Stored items
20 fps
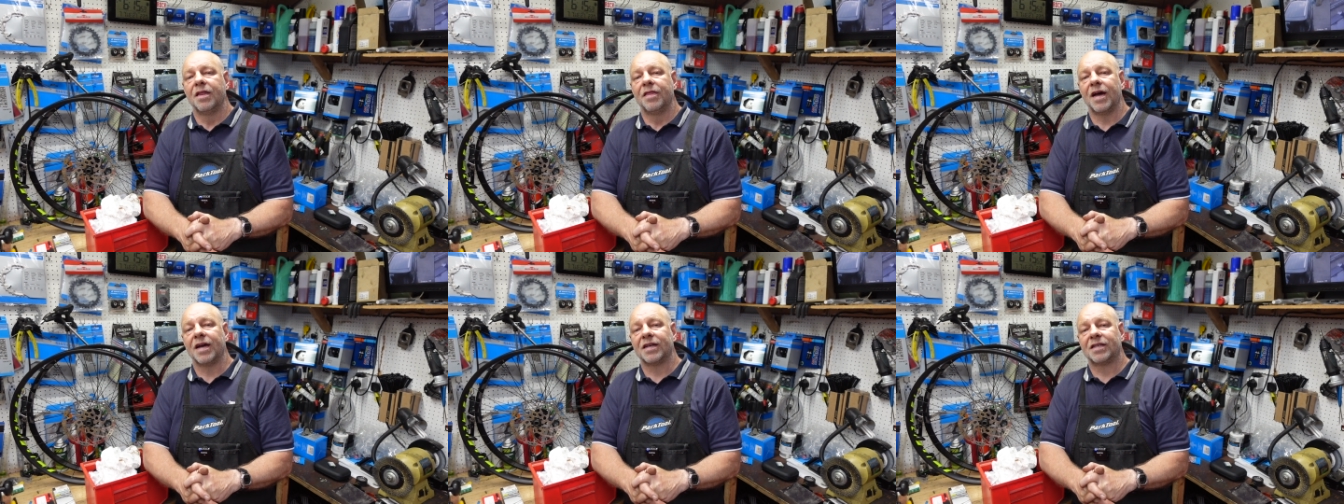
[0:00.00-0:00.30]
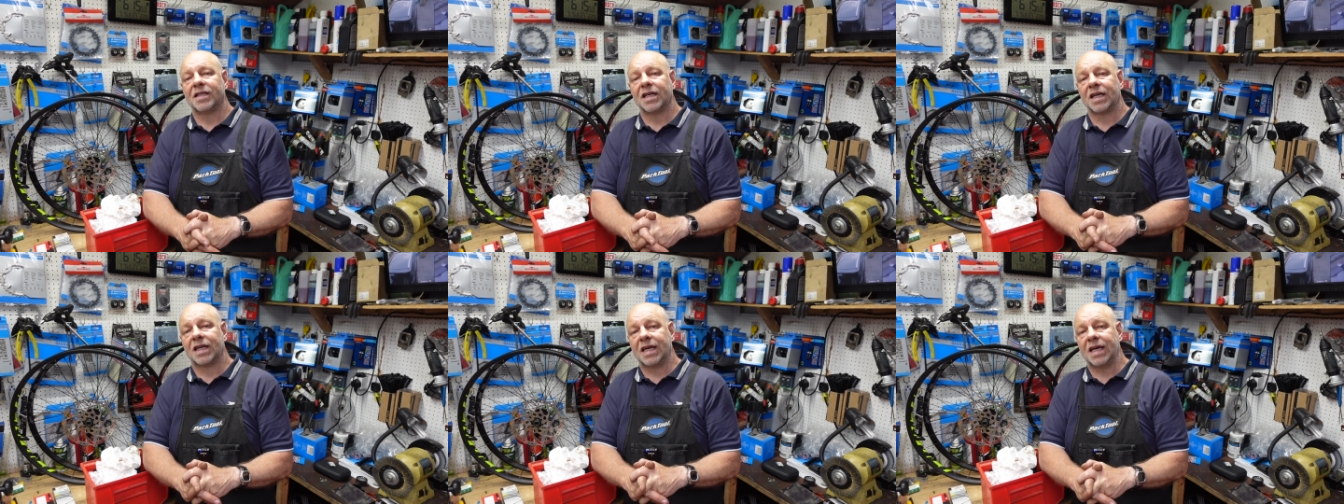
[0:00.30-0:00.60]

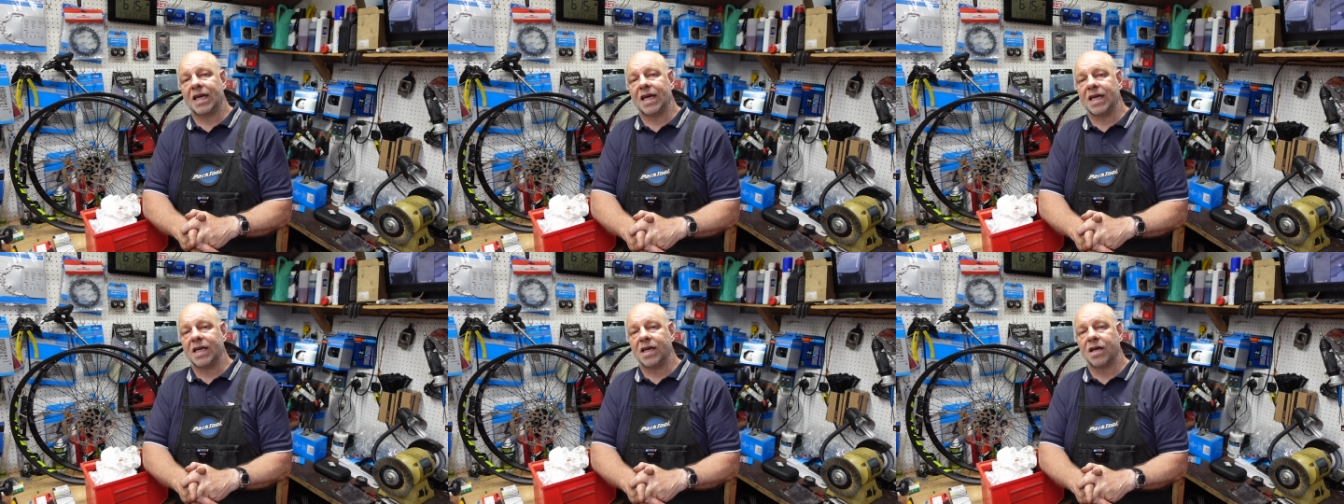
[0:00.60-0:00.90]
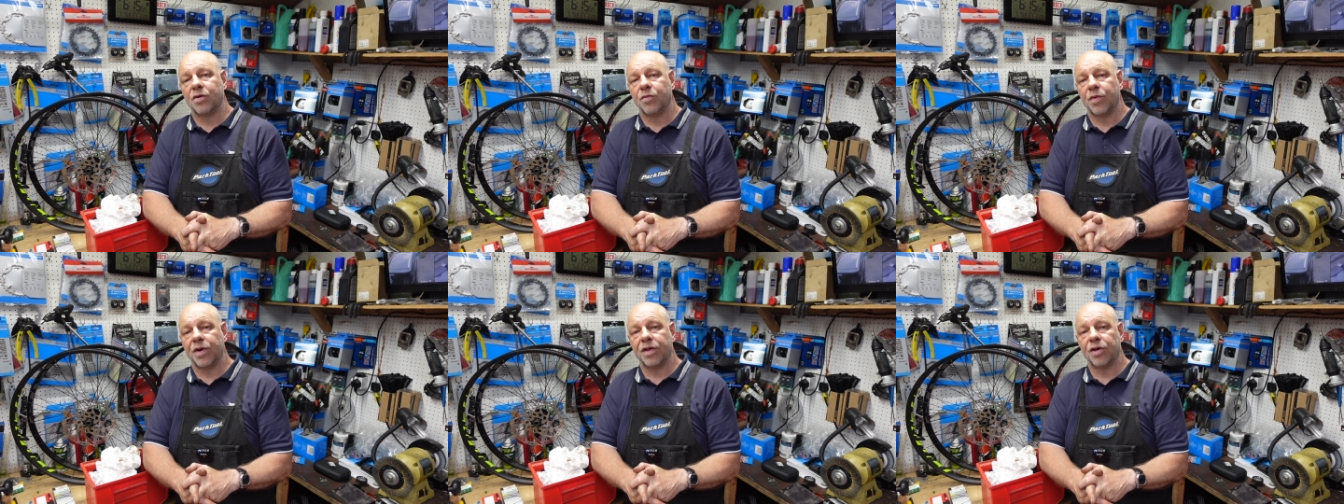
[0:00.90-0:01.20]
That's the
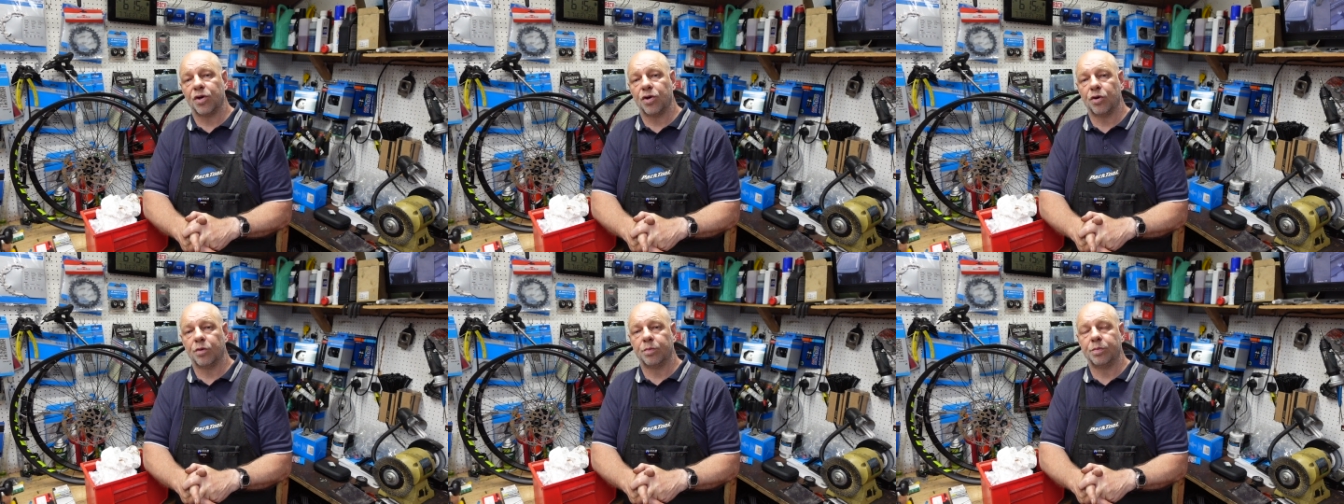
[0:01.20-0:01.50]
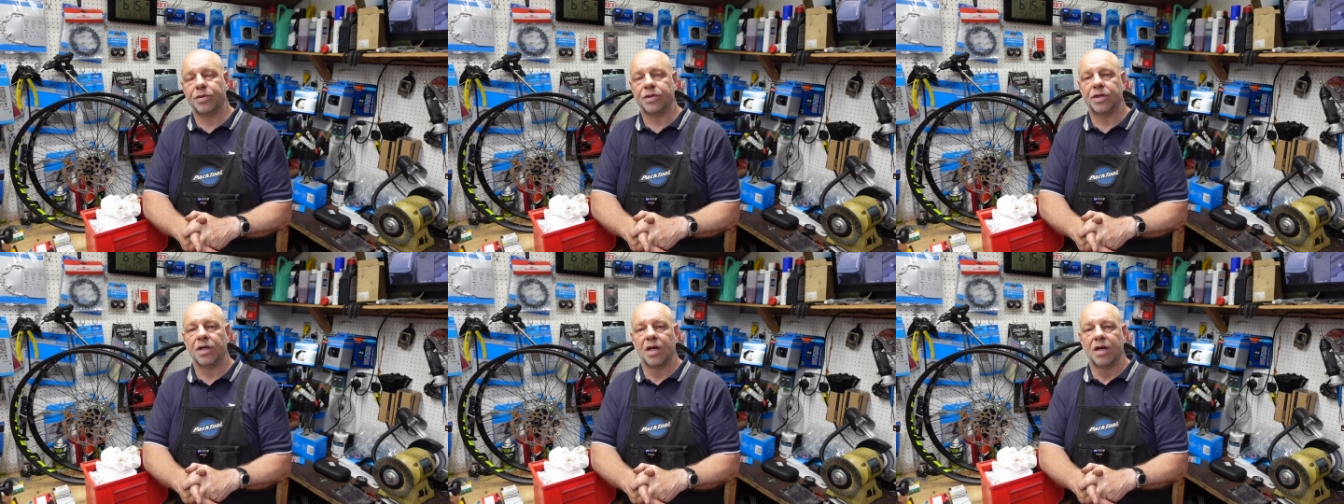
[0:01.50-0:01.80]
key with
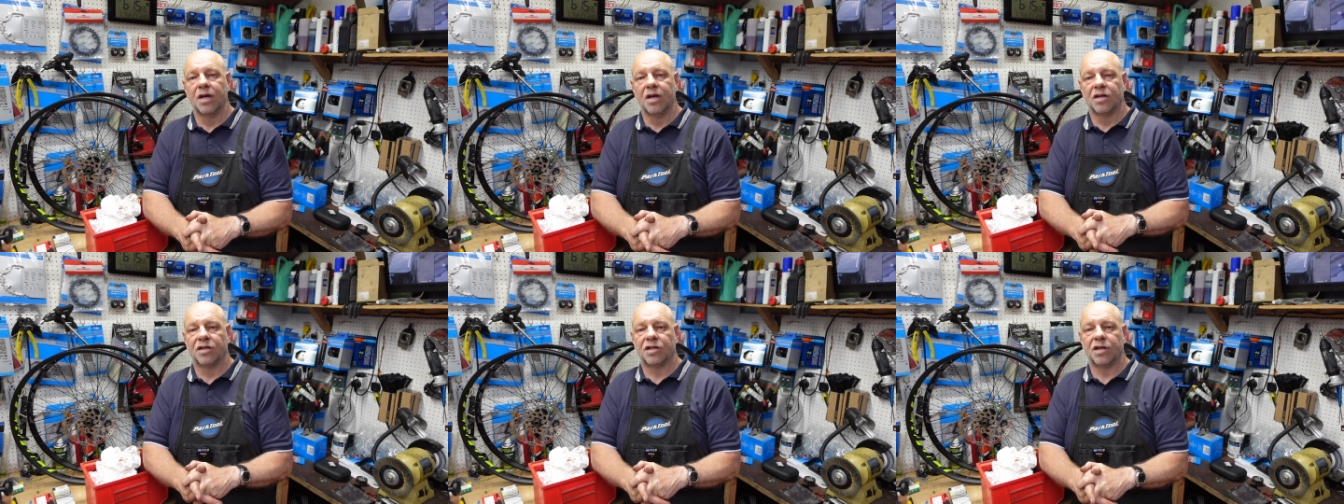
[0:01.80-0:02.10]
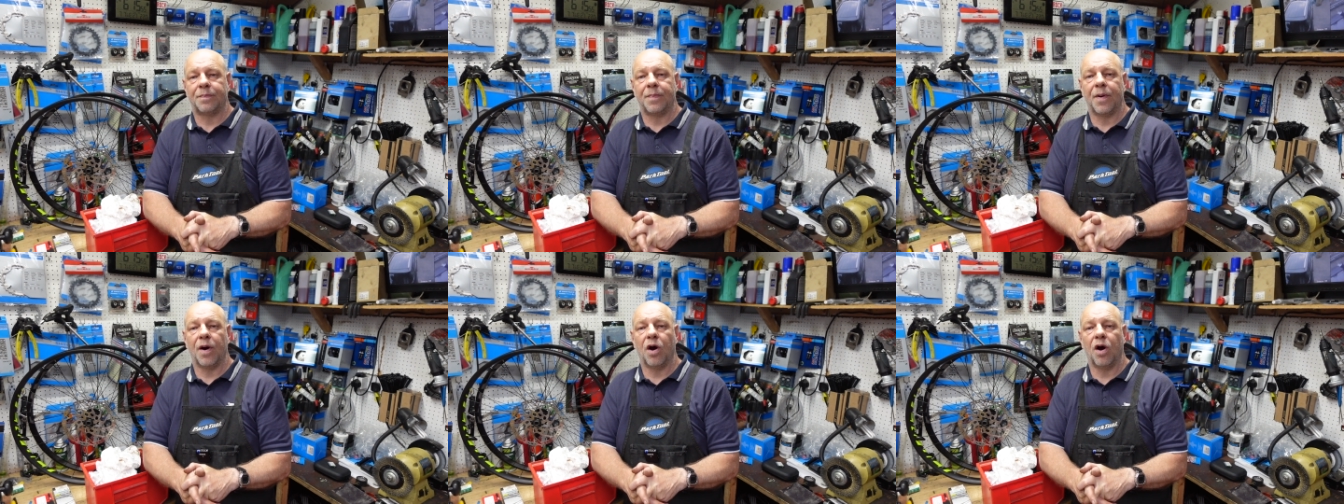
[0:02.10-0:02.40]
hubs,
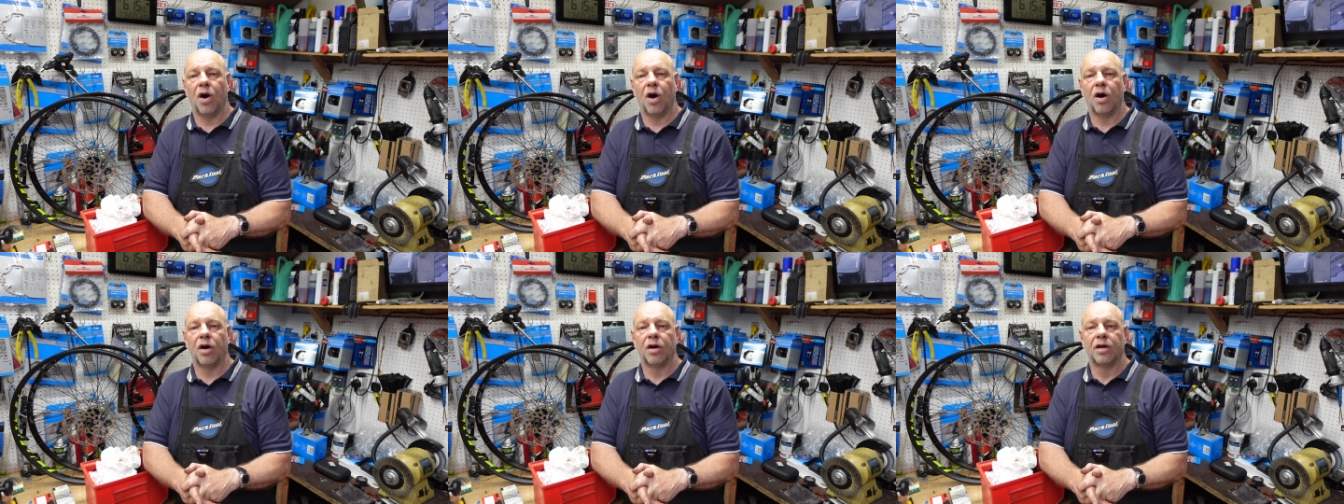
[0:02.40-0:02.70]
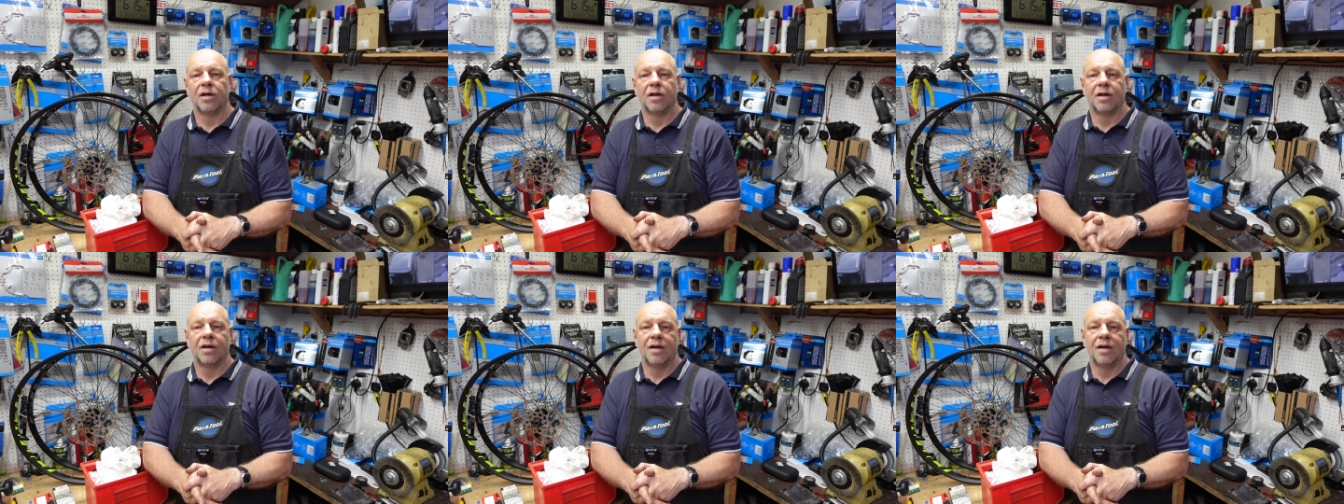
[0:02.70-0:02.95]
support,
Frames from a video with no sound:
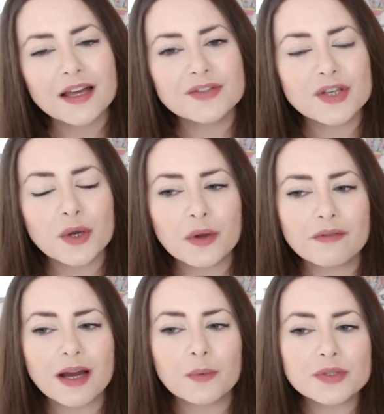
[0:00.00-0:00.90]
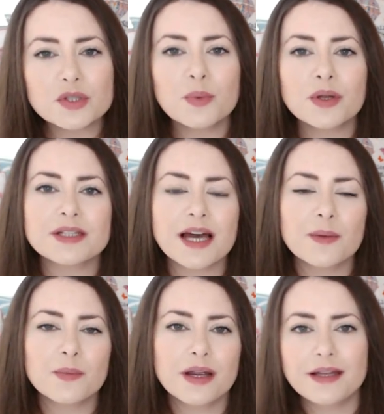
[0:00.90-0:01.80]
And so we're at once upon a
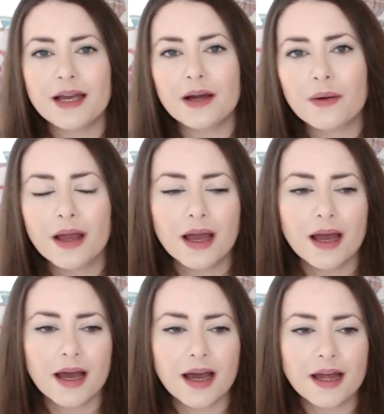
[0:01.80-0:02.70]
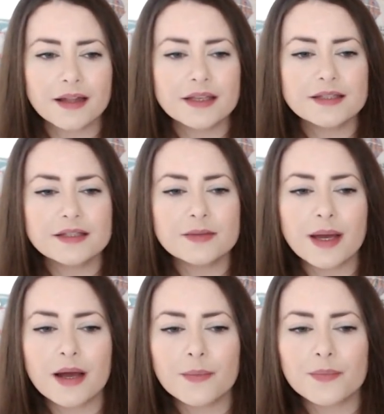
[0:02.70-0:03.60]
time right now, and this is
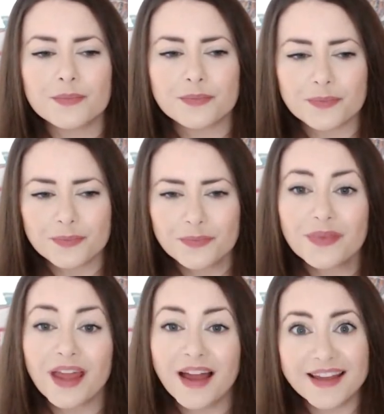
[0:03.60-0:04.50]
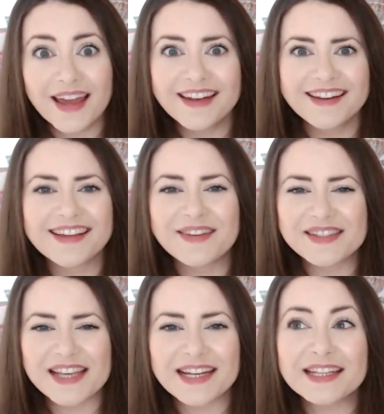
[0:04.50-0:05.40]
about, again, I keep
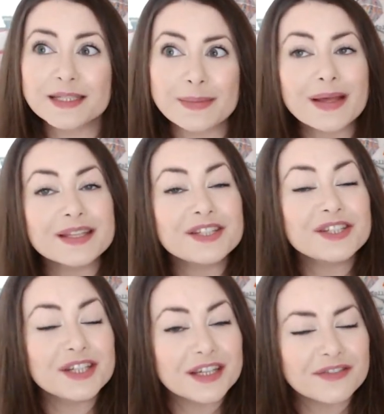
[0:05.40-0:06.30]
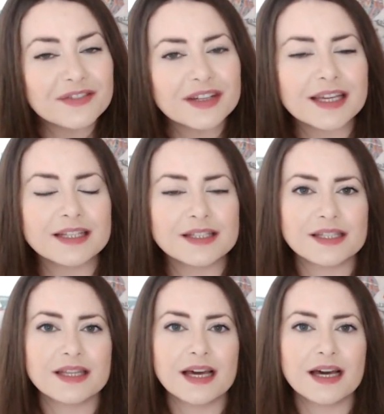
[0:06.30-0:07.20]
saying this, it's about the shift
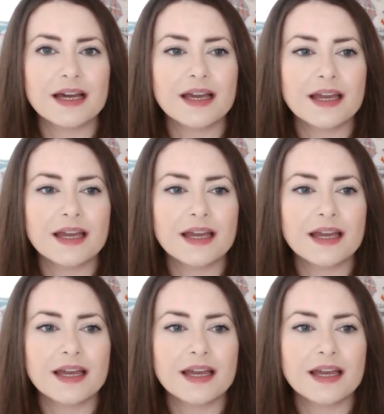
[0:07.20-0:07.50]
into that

- Exercise -
The data above must be written out again word for word, without its pictures.

- Answer box -
20 fps
[0:00.00-0:00.30]
[0:00.30-0:00.60]

[0:00.60-0:00.90]
[0:00.90-0:01.20]
That's the
[0:01.20-0:01.50]
[0:01.50-0:01.80]
key with
[0:01.80-0:02.10]
[0:02.10-0:02.40]
hubs,
[0:02.40-0:02.70]
[0:02.70-0:02.95]
support,
Frames from a video with no sound:
[0:00.00-0:00.90]
[0:00.90-0:01.80]
And so we're at once upon a
[0:01.80-0:02.70]
[0:02.70-0:03.60]
time right now, and this is
[0:03.60-0:04.50]
[0:04.50-0:05.40]
about, again, I keep
[0:05.40-0:06.30]
[0:06.30-0:07.20]
saying this, it's about the shift
[0:07.20-0:07.50]
into that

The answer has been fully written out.